A Chinese truck driver has killed an ethnic Mongol herder who was trying to protect his grazing land, a rights group said, five months after a similar incident sparked protests in Inner Mongolia.

The vast northern Chinese region saw a wave of demonstrations in May sparked by the killing of a protesting Mongol herder and fuelled by resentment over Chinese rule and rapid exploitation of the area's rich natural resources.

On Sunday, the US-based Southern Mongolian Human Rights Information Centre (SMHRIC) said the Chinese driver of a fuel truck had hit and killed another herder on October 20 near the city of Ordos.

Authorities in Ordos said the death of the herder, named Zorigt, was an accident, and that the truck driver had been detained.

However, SMHRIC said there had been a number of conflicts between Chinese drivers and Zorigt and other herders, who the group said had been beaten and hospitalised several times previously.

Zorigt and other Mongolian herders were trying to "protect their land and livestock from unregulated Chinese oil and gas transport trucks that drive roughshod through their grazing lands and kill livestock," it said.

The recent confrontations between China's dominant Han ethnic group and the Mongol minority have laid bare simmering discontent in Inner Mongolia, a vast region of plains and deserts that separates China from the country of Mongolia.

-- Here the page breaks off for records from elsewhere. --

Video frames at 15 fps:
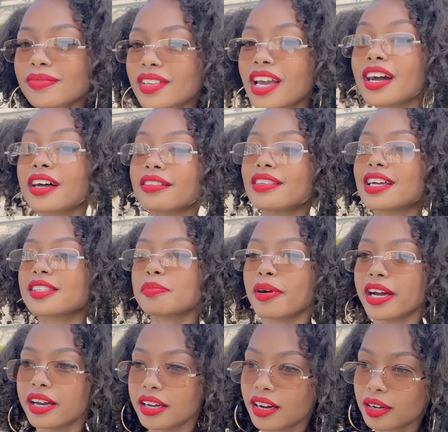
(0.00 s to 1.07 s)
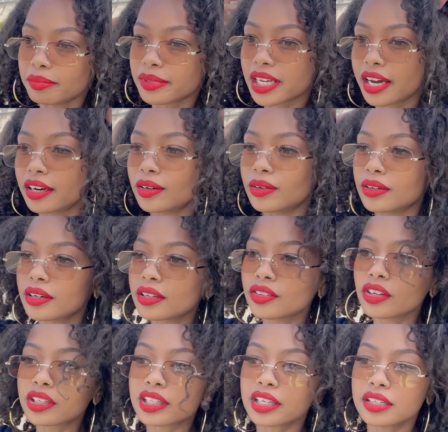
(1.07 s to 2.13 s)
Yeah, that's my um, title.
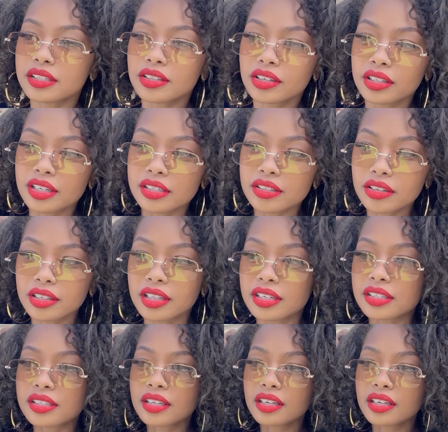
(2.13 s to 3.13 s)
Look at this. Look at this. Look at this.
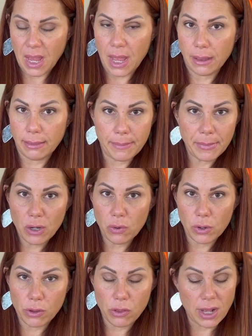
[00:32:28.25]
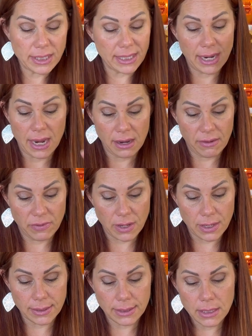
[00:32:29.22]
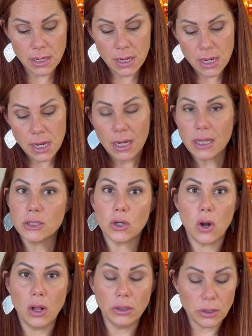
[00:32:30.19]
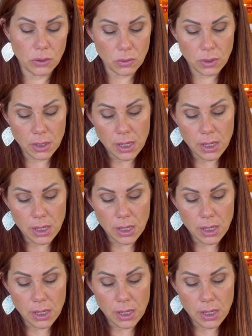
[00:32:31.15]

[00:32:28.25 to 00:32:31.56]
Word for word: Let me know your thoughts on any of these because they're all new.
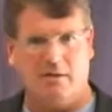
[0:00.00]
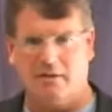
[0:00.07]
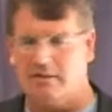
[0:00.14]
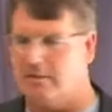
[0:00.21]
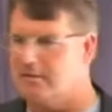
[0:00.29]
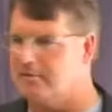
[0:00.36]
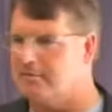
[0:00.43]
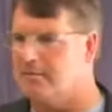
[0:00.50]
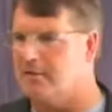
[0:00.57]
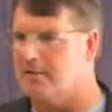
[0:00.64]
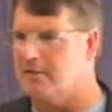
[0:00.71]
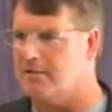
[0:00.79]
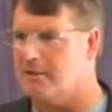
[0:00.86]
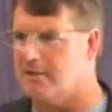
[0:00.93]

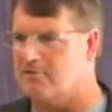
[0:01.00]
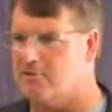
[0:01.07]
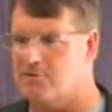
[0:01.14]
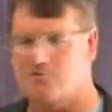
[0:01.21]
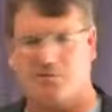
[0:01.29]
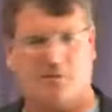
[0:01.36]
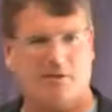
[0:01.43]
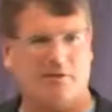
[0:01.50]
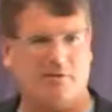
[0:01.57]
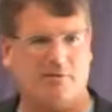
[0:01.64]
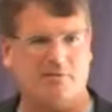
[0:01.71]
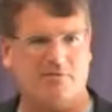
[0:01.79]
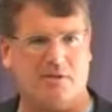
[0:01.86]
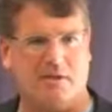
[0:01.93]
Like Joe
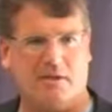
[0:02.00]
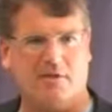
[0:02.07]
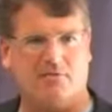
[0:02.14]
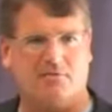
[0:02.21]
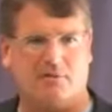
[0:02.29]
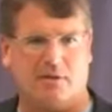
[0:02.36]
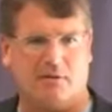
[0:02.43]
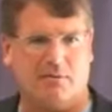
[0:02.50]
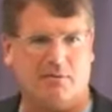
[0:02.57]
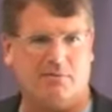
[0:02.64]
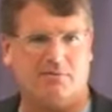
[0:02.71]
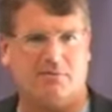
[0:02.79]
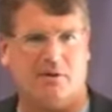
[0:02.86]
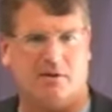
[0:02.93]
Salerno was saying yesterday when
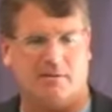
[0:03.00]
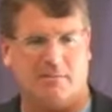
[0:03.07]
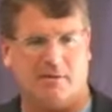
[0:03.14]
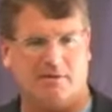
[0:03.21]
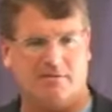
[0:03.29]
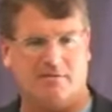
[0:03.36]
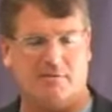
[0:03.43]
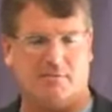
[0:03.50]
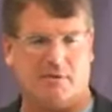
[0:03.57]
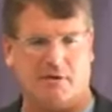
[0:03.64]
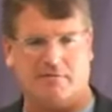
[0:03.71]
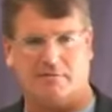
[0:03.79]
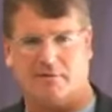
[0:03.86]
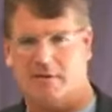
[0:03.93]
he was talking about his
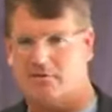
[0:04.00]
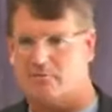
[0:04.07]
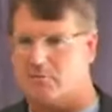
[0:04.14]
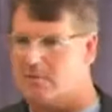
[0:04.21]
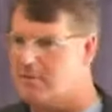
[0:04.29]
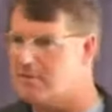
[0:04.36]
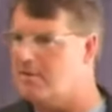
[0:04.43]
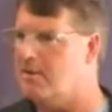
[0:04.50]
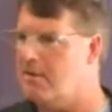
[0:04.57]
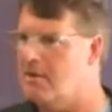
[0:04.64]
seminar for next week.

In June, a court sentenced a coal truck driver to death after he ran over and killed another ethnic Mongol herder, in the incident that triggered widespread protests in the region.

The victim and other Mongols -- fed up with an influx of mining companies intent on reaping the region's rich coal reserves -- had attempted to block a number of coal-hauling trucks.

Many Mongols complain that Chinese culture is swamping their way of life.

In particular, a Chinese government policy to move traditional Mongol herders off the steppe to preserve the grassland ecology is widely considered a pretext to seize lands holding coal and other minerals.